In real chips, utilization is rarely exposed as a single number. Instead, architects infer it using performance counters, stall analysis, and activity factors across compute units. A classic example is the TPU v1 paper, where the authors show that achieving high utilization of the 256×256 systolic array was critical to performance. They analyze how different workloads map to the array and highlight cases where underutilization leads to significant efficiency loss.

Concept 2: Throughput

Quick Takes

What is it?

The number of useful operations completed per unit time.

In our cooking analogy, this is the number of eggs you can boil per hour.

Why does it matter?

Throughput directly determines how fast an algorithm completes. If more operations are finished per unit time, the total execution time is lower.

When does it not matter as much?

In many systems, overall throughput is limited by the slowest component. Even if one part of the system achieves very high throughput, it may not translate into end-to-end performance improvements.

Custom accelerators are typically designed to maximize throughput. However, understanding what limits that throughput is just as important.

From Throughput to the Roofline Model

So far, we have treated throughput as a single number. In reality, it is constrained by two fundamental limits:

How fast the hardware can compute
How fast data can be moved to and from the hardware

The roofline model captures both of these limits in a single diagram, which is why it is a better representation of our throughput analysis.

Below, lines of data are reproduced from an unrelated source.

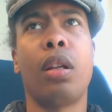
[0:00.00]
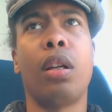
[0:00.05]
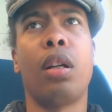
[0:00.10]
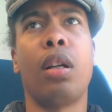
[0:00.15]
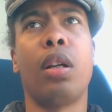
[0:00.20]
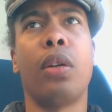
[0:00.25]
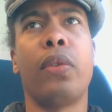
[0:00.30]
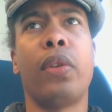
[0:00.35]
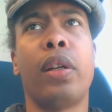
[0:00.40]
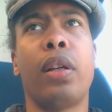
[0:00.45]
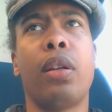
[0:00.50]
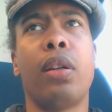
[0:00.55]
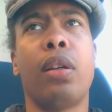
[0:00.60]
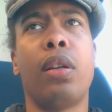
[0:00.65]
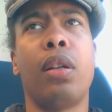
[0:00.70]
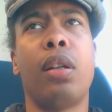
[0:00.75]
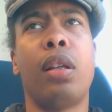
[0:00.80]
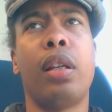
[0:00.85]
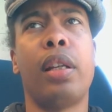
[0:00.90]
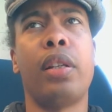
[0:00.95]
Okay,
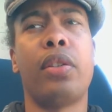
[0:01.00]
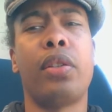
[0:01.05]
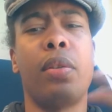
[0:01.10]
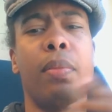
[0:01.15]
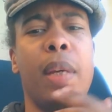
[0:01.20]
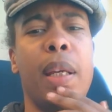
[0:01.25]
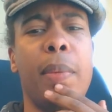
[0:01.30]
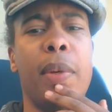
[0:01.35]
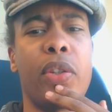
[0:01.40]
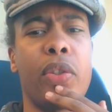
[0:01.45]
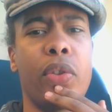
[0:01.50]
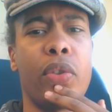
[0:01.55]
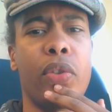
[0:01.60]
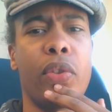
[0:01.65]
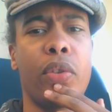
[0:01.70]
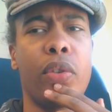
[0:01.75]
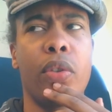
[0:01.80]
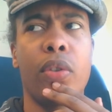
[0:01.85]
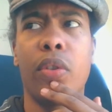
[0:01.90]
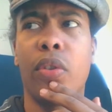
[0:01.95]
uh, let's maybe I should
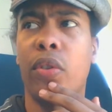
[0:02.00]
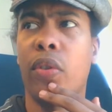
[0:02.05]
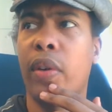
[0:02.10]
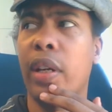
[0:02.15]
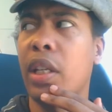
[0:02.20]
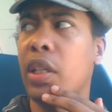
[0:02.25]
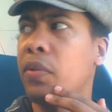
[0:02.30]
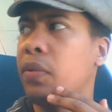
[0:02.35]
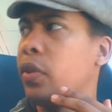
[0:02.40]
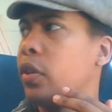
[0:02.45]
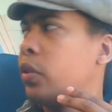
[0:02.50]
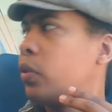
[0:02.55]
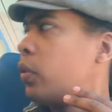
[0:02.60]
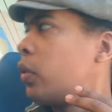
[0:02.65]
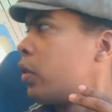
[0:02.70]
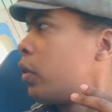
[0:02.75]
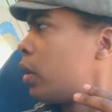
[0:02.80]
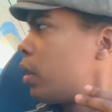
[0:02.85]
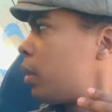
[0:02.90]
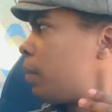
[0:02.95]
transfer to
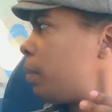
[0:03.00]
another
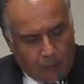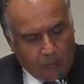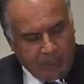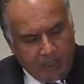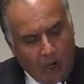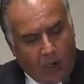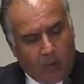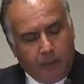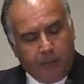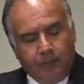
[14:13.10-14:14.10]
We
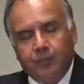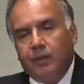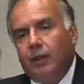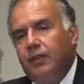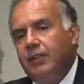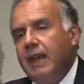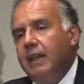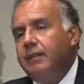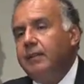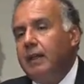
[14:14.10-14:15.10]
know
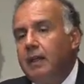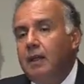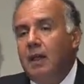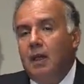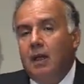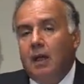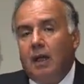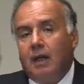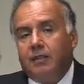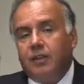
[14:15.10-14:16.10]
that
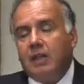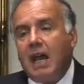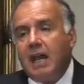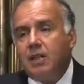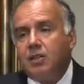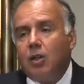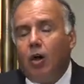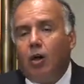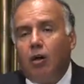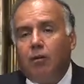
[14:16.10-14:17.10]
the rise
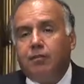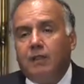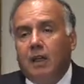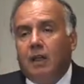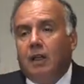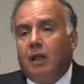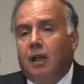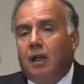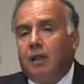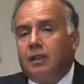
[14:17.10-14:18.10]
of
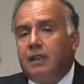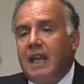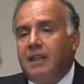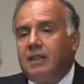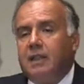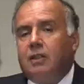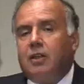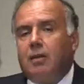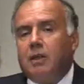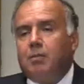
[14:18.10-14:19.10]
great
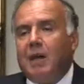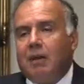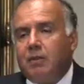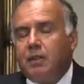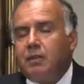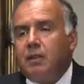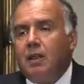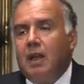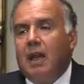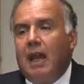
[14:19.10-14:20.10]
economic powers
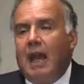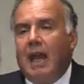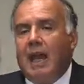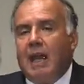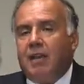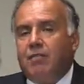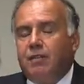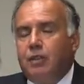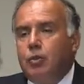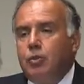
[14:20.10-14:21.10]
has
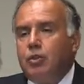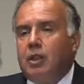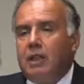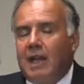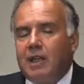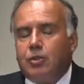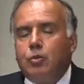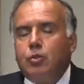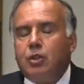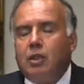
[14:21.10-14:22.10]

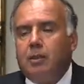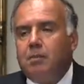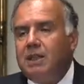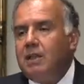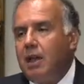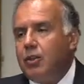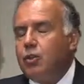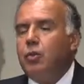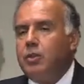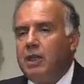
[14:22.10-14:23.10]
usually been
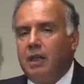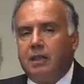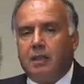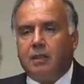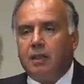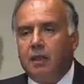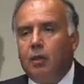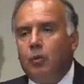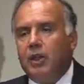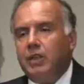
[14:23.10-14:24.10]
associated
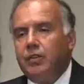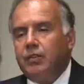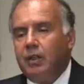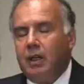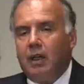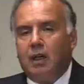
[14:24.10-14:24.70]
with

In our cooking analogy, the number of eggs you can boil per hour is not just determined by how many burners your stove has. It is also limited by how quickly you can bring water, eggs, and utensils to the stove. If you have many burners but can only carry a few eggs at a time, most burners will sit idle. On the other hand, if you can supply eggs very quickly but only have a small stove, the burners themselves become the bottleneck.

TinyXPU Roofline Model

Vertical Axis: Peak Throughput

For a systolic array, if the workload fully utilizes the array, the peak compute throughput is:

\(\text{Throughput}_{\text{max}} = R \times C\)

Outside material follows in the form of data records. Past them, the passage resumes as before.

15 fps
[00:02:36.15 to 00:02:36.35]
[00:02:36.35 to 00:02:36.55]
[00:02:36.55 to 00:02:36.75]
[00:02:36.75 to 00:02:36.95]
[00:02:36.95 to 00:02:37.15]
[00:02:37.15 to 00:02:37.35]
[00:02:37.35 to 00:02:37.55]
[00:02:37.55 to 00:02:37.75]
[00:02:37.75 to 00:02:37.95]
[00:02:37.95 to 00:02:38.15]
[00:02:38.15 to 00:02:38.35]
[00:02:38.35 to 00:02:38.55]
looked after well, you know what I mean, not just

For our 16×16 array, this gives a peak of 256 MACs per cycle. However, if the weight matrix is smaller than the array, only K×N PEs perform useful work. This represents the vertical axis of our roofline model.

Horizontal Axis: Arithmetic intensity

Arithmetic intensity is the number of MACs executed for each byte of data read from the memory. For our matrix multiplication example:

Weights are loaded once: K×N bytes (we ignore this as batch size is usually large)
Inputs contribute: M×K bytes
Outputs contribute M×N values, each 4 bytes (we assume output values are 32-bit integers)

This gives:

\(\text{Total Bytes} = M \times (K + 4N)\)

\(\text{Total MACs} = M \times K \times N\)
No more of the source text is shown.